PROVIDED MATERIAL:
###

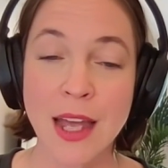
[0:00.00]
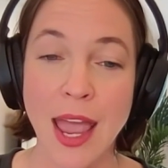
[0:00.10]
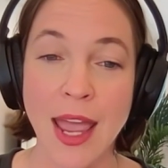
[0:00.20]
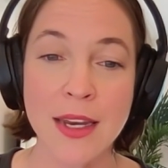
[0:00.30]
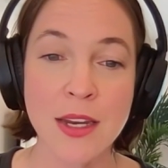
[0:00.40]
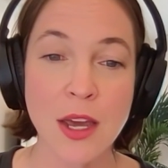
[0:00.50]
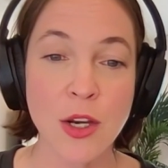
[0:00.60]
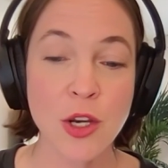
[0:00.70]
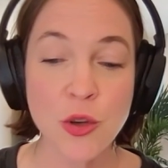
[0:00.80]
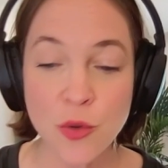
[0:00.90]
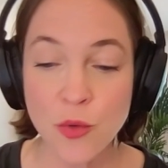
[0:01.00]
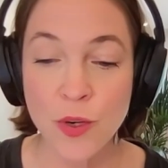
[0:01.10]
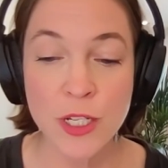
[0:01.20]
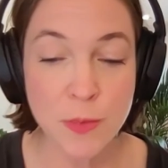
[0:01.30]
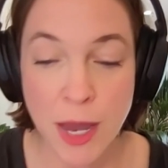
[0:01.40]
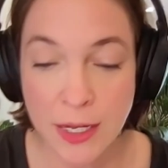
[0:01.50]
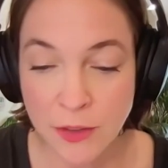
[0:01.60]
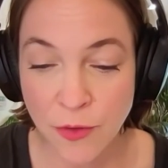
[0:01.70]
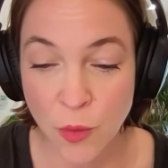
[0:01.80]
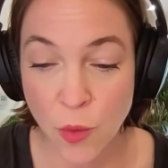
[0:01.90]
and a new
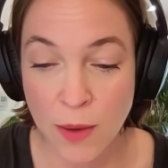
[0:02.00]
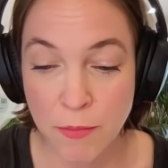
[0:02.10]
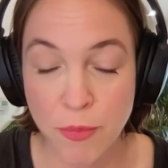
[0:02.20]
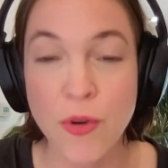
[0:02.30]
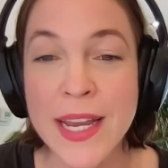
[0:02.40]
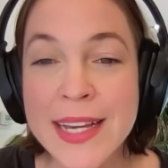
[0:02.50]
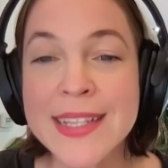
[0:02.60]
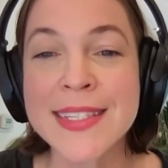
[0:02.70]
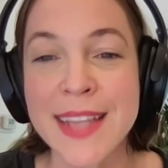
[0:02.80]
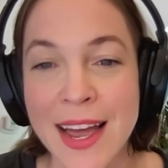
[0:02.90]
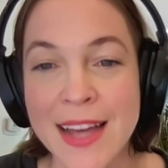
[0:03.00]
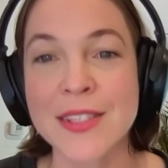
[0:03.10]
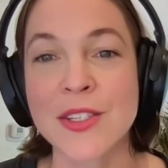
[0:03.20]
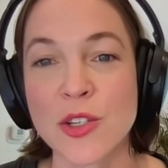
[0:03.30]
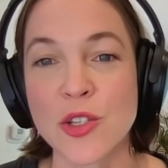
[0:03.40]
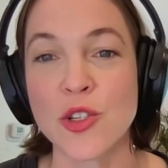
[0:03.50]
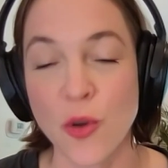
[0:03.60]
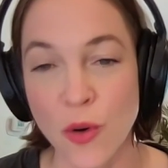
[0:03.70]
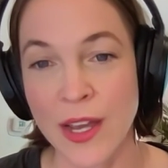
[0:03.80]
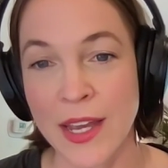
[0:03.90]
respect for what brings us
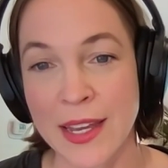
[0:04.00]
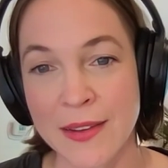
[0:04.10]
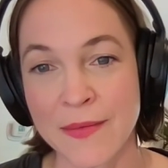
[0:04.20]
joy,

###

Return the records exactly. Don't carry the pictures over.

[0:00.00]
[0:00.10]
[0:00.20]
[0:00.30]
[0:00.40]
[0:00.50]
[0:00.60]
[0:00.70]
[0:00.80]
[0:00.90]
[0:01.00]
[0:01.10]
[0:01.20]
[0:01.30]
[0:01.40]
[0:01.50]
[0:01.60]
[0:01.70]
[0:01.80]
[0:01.90]
and a new
[0:02.00]
[0:02.10]
[0:02.20]
[0:02.30]
[0:02.40]
[0:02.50]
[0:02.60]
[0:02.70]
[0:02.80]
[0:02.90]
[0:03.00]
[0:03.10]
[0:03.20]
[0:03.30]
[0:03.40]
[0:03.50]
[0:03.60]
[0:03.70]
[0:03.80]
[0:03.90]
respect for what brings us
[0:04.00]
[0:04.10]
[0:04.20]
joy,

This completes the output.